In college I found myself in pharmacy school. I was drawn to sciences and health, and on paper, pharmacy sounded like the answer. Within my first year of the program I knew I was not where my heart desired me to be. Treating preventable disease went against everything I believed in. I felt stuck. Committed by time and money, I forged on the path I had started, not knowing how to change direction.
I graduated from Washington State University as a Doctor of Pharmacy in 2003, still stuck on the path that didn't feel right. I had a respectable job, in a great city. Yet I still felt empty and lost. The next decade was an exploration of self. I searched for peace within and looked to clarify my place in this world (since doling out drugs wasn’t it).
When I moved to the city I started bike commuting, which evolved into longer riders (like the STP), then to racing. For the first time I was a part of a community. The bike racing community was fun, supportive, and full of empowering women. I also discovered yoga, and for the first time found an inner peace, and a connection with spirit, something I had never known before. Once again, I found a community (mostly women!) that were so loving and positive.
I started to travel, opening the door to even grander experiences. I went to Thailand and practiced Vipassana Meditation for three weeks at a monastery. For the first time I sensed an opening within my being; a place of contentment and forgiveness.
I took a yoga teacher training course through The Samarya Center to gain a deeper perspective on the history of this ancient practice. It had become clear to me that there is another part of life. It isn’t just mind and body, there is more! I discovered an online holistic health coaching certification course through The Institute for Integrative Nutrition.
The blinds that had been covering the windows of my inner world were removed and a new direction in life became clear. Before I could consider coaching others to health, I needed to find a deeper, truer health within.

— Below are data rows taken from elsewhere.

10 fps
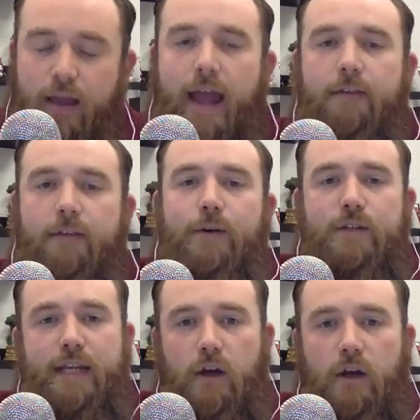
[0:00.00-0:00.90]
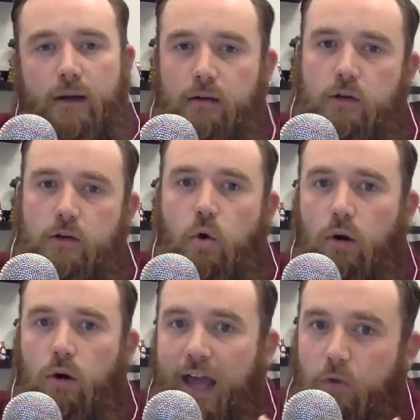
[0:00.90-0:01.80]
and focusing on
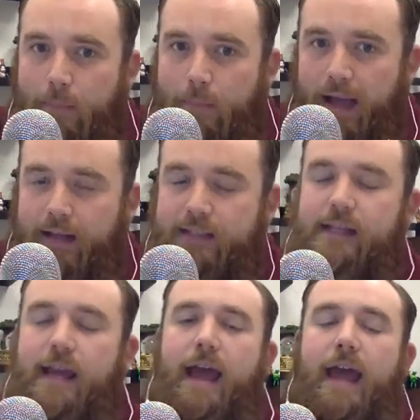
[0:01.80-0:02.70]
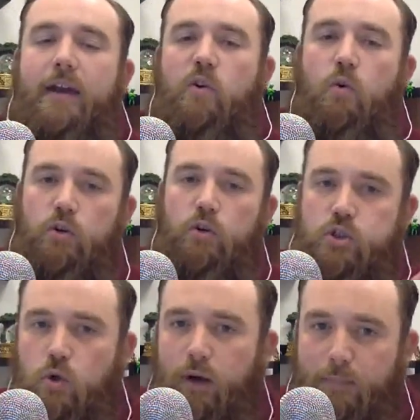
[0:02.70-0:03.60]
core level packs and core
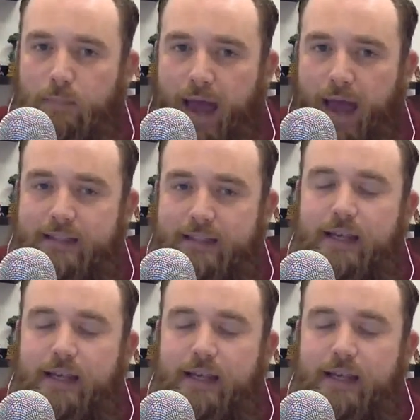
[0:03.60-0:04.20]
story packs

After work with therapists, programs, clinics, and more therapists life became mine once again.
At this time The Institute for the Psychology of Eating entered my path. This last element was the missing link between Yoga and Health Coaching. This last certification course provided the tools needed to teach what I had spent the last 20 years learning on my own.

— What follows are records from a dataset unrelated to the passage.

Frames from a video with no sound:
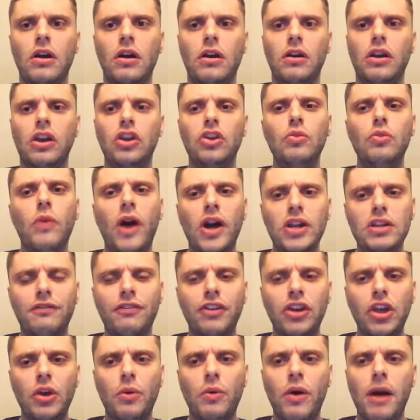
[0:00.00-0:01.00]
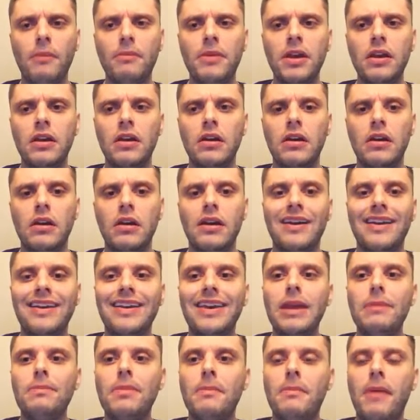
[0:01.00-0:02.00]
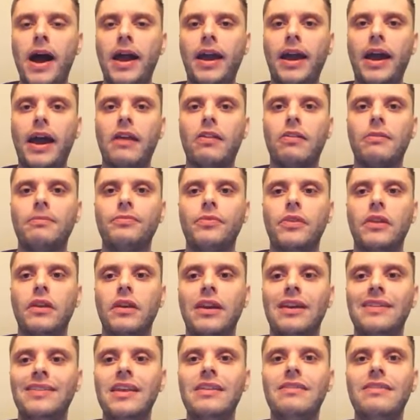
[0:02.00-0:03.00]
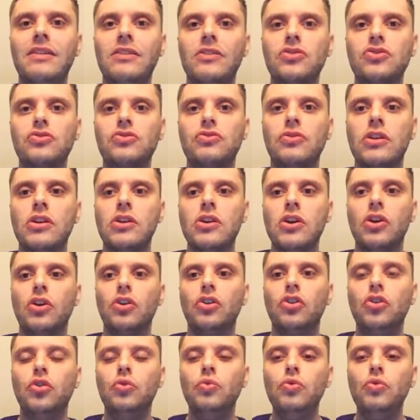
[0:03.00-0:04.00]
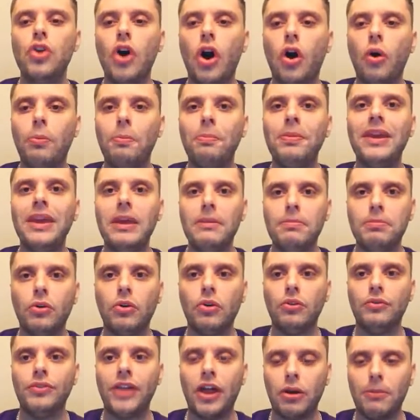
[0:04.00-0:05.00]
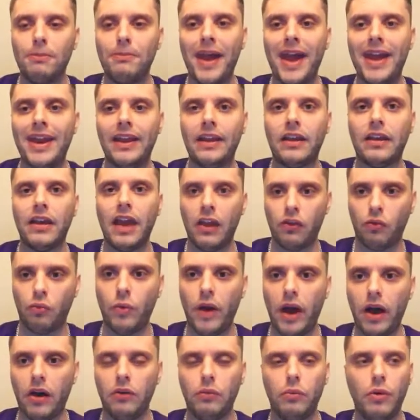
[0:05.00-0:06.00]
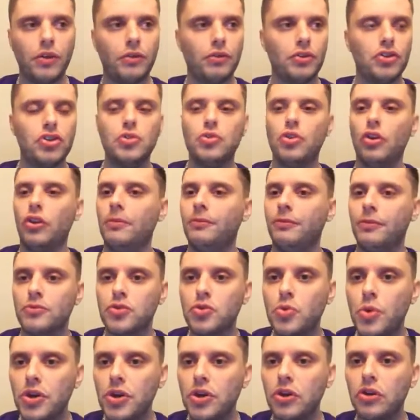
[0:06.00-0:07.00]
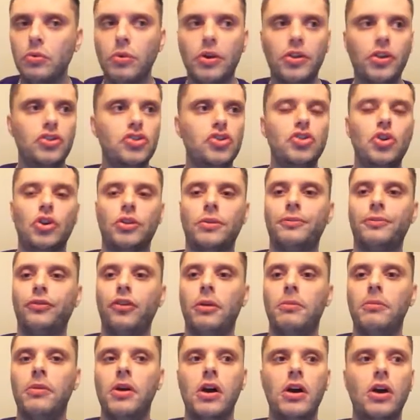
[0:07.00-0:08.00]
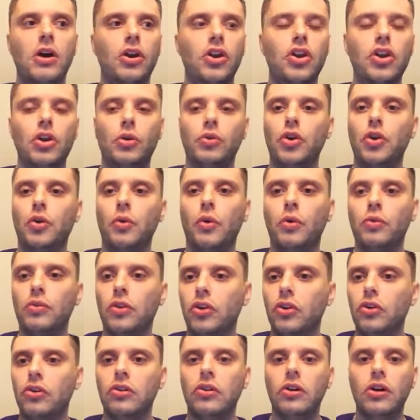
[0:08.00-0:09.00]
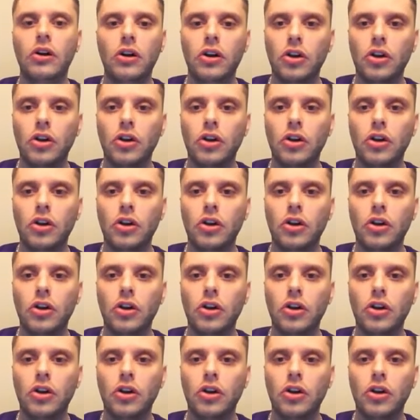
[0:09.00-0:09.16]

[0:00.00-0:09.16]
Can you watch video on me? Keep in mind, guys, in this industry, people that are betting as well. Whether it's them from Twitter, whether it's them from your own little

Food is not the problem, food is the symptom. My body is not perfect, my body is perfectly lovable. My thoughts are only my reality if I choose to believe them. The spirit within me knows where to find love, acceptance and happiness… I just have to dare to listen.

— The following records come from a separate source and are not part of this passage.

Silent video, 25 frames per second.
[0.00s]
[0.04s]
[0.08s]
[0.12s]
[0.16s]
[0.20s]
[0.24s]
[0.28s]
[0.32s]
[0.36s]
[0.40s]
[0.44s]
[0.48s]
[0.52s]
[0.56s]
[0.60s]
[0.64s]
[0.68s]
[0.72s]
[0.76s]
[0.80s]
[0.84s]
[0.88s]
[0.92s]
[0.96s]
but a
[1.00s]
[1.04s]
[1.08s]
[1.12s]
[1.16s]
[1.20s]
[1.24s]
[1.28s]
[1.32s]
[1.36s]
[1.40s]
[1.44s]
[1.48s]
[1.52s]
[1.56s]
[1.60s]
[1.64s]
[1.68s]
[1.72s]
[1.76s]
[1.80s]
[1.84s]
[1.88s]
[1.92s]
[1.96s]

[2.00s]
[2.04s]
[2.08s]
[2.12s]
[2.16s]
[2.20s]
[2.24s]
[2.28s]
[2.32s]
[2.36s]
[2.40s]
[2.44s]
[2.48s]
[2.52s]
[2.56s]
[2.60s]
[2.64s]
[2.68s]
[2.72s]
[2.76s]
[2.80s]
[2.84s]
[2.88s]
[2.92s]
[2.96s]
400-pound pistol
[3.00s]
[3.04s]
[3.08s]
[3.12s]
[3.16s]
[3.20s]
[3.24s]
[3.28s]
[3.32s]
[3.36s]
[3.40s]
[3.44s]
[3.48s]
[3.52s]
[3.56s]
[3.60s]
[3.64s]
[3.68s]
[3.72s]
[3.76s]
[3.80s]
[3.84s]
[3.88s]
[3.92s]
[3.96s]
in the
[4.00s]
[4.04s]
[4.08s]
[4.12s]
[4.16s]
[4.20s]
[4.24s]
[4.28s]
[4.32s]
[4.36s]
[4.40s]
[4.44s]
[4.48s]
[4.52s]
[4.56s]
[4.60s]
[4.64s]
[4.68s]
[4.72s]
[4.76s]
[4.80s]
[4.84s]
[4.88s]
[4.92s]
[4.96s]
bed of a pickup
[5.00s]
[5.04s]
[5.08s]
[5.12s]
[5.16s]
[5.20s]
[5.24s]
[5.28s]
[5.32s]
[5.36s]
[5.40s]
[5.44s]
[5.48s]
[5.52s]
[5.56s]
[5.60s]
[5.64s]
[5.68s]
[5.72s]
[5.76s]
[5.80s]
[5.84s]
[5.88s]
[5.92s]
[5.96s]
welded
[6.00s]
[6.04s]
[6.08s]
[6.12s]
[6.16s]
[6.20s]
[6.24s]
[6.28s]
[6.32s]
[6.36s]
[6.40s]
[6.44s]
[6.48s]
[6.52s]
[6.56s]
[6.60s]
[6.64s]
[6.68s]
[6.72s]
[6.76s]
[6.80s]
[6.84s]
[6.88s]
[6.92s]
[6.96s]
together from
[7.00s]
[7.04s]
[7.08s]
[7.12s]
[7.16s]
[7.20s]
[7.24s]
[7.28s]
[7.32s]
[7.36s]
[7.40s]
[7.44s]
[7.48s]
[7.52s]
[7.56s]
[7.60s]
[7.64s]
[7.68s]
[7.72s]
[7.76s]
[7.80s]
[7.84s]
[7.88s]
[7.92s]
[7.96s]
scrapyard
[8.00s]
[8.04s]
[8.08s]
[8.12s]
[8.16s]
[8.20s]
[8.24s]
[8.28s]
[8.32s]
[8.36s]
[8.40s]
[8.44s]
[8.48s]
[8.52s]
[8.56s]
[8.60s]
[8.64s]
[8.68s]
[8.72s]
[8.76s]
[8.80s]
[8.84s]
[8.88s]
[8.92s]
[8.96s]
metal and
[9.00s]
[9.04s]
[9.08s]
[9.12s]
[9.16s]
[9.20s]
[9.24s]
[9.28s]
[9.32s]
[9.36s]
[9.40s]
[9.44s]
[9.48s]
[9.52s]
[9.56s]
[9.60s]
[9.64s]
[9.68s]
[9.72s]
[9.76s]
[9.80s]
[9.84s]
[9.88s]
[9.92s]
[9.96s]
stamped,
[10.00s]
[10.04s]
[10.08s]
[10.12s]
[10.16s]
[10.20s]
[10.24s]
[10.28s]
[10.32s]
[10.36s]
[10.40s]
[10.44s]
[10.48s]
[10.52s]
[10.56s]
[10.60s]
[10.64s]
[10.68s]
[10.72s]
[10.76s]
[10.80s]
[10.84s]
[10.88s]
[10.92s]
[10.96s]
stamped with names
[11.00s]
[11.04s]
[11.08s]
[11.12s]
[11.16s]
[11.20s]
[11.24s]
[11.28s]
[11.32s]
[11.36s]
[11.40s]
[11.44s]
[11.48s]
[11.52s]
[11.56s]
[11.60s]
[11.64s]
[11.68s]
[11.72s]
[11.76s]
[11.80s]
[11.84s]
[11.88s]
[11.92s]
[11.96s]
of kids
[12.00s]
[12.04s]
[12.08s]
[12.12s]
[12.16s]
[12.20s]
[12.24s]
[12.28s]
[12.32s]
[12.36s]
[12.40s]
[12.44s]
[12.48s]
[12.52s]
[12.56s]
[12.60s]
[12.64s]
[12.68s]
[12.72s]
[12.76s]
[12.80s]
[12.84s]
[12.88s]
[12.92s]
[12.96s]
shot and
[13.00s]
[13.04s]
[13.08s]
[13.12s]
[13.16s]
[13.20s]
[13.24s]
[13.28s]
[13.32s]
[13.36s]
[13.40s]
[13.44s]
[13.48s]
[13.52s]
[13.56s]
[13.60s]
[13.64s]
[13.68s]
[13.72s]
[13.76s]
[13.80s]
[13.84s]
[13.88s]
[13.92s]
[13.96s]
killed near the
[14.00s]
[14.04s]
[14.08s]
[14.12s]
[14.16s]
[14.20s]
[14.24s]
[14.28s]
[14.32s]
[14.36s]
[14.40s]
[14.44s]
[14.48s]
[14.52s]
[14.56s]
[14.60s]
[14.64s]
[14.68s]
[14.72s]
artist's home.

I struggled with an eating disorder for nearly twenty years. When life was tough (which we all know it can be) my symptoms and behaviors ruled my life. Today I am able to see how my eating disorder can be my compass.
When my life starts to stray from my heart's desires, my behaviors (symptoms) let me know. When the voice in my head starts to speak to me through a mega phone, or when food becomes a distraction, when the mirror becomes a torment, I know that something in my life needs to be seen, felt and loved.
My life has been a journey to love my body, and fall in love with who I am. So many years ago that was all I wanted. To be seen and loved for who I was. No one else could do it, and at that time, nor could I. Love and acceptance had to come through me first. I am now able to accept my body for all that it gives me, listen to my body when it has something to say, and forgive myself for the times when I am unable to.
If I can guide a shift half this size in other women, then I can't believe there could be a greater feeling in life. If this story speaks to you, take my hand, take a seat, and share with me your story. I truly want to know.